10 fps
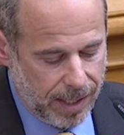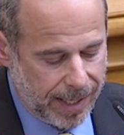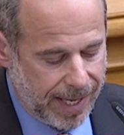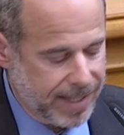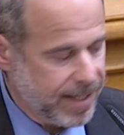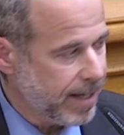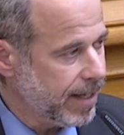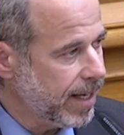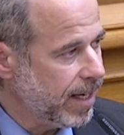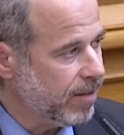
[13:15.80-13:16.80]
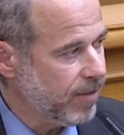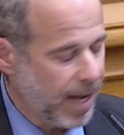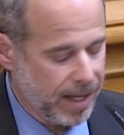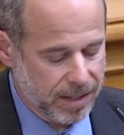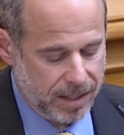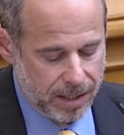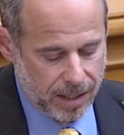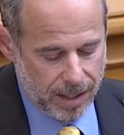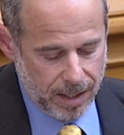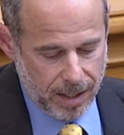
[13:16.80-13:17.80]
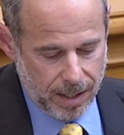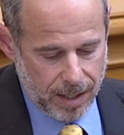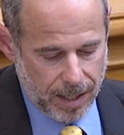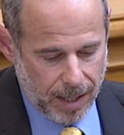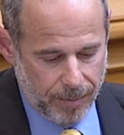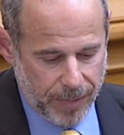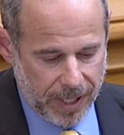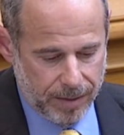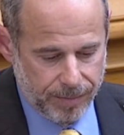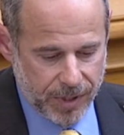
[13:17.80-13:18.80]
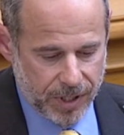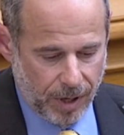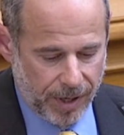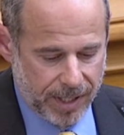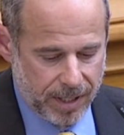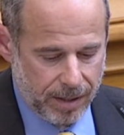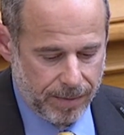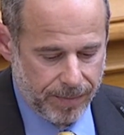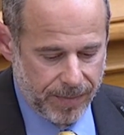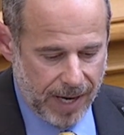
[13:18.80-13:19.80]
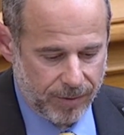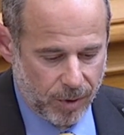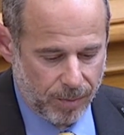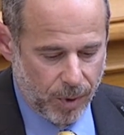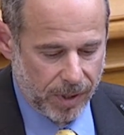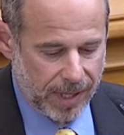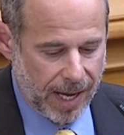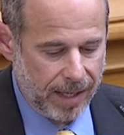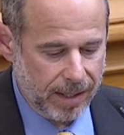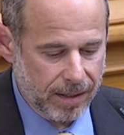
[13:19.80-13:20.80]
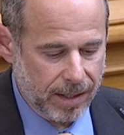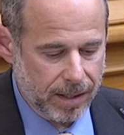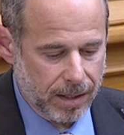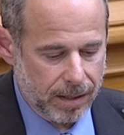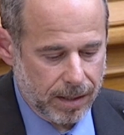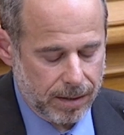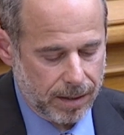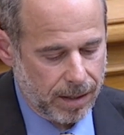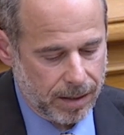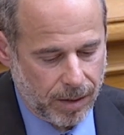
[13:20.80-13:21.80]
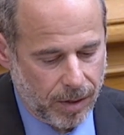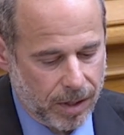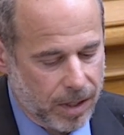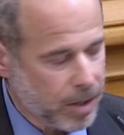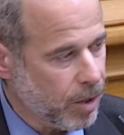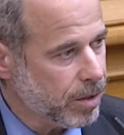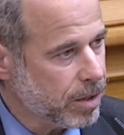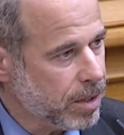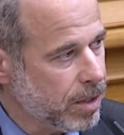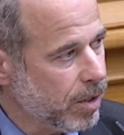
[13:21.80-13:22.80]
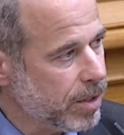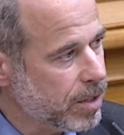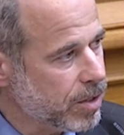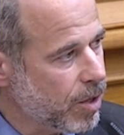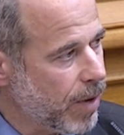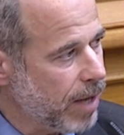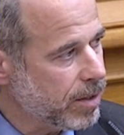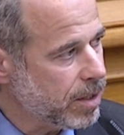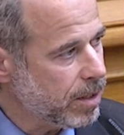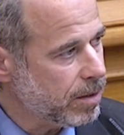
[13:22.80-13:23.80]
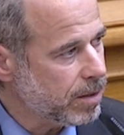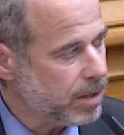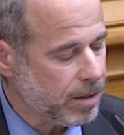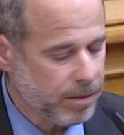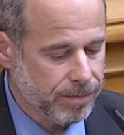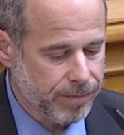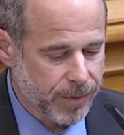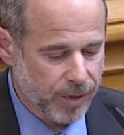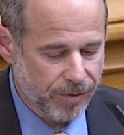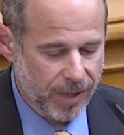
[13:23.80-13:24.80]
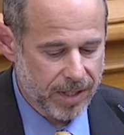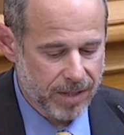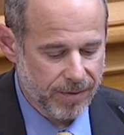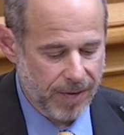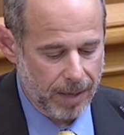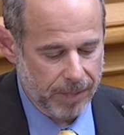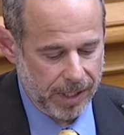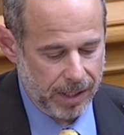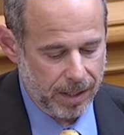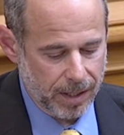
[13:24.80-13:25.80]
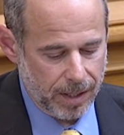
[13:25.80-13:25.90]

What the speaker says: get done in advance. But sorry to have to report that, and I know our condolences go out to her friends and family.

▶ **AIM OF THE TASK**
The required output is the lines from the one containing "[13:23.80-13:24.80]" through the end of the data, printed exactly, with no pictures.

▶ **ANSWER TO THIS EXERCISE**
[13:23.80-13:24.80]
[13:24.80-13:25.80]
[13:25.80-13:25.90]

What the speaker says: get done in advance. But sorry to have to report that, and I know our condolences go out to her friends and family.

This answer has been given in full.